Scientific classification
- Kingdom: Animalia
- Phylum: Chordata
- Class: Actinopterygii
- Order: Gobiiformes
- Family: Rhyacichthyidae
- Genus: Rhyacichthys
- Species: R. aspro
- Binomial name: Rhyacichthys aspro (Valenciennes, 1837)
- Synonyms: Platyptera aspro Valenciennes, 1837

= Loach goby =

- Authority: (Valenciennes, 1837)
- Conservation status: DD
- Synonyms: Platyptera aspro Valenciennes, 1837

Species of fish

The loach goby, Rhyacichthys aspro, is a goby belonging to the family Rhyacichthyidae. It is not fished commercially.

==Taxonomy==
The loach goby is one of the two species classified under the genus Rhyacichthys in the family Rhyacichthyidae.

Thacker and Hardman's study of the molecular phylogeny of gobies indicates the loach goby is the most primitive member of the Gobioidei.

==Description==
The loach goby is 25–32 cm long. It has eight dorsal spines, eight or 9 soft dorsal rays, one anal spine, and eight or 9 anal rays. The head is flattened vertically, with a snout and small eyes. The mouth is on the underside and has a fleshy upper lip. The body is laterally compressed toward the slightly forked tail; it has a well-developed lateral line system.

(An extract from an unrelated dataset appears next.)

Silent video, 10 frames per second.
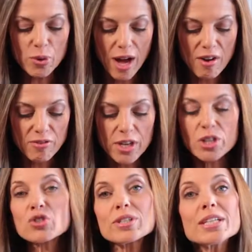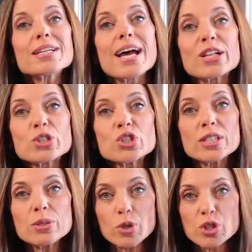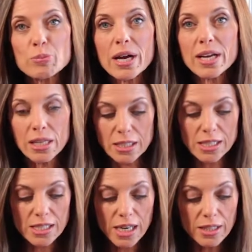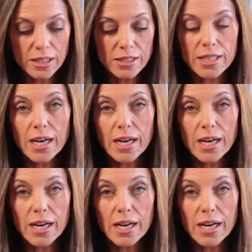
you have a tree nut allergy, which my son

The pelvic fins are separate, with enlarged musculature. In colour, it is light brown, with darker, longitudinal stripes on its flanks. Also, dark stripes occur on the dorsal, caudal, and pectoral fins.

==Distribution and habitat==
The loach goby lives in tropical waters between 24°N and 13°S, ranging from China and south Japan, through the Philippines and Indonesia, to New Guinea and the Solomons. It inhabits fast-flowing streams in mountainous terrain.

==Habits==
The loach goby normally clings to rocks in fast-flowing streams, using the rocks as hiding places when threatened. It makes swift darting movements. It eats the algae growing on the rock surfaces.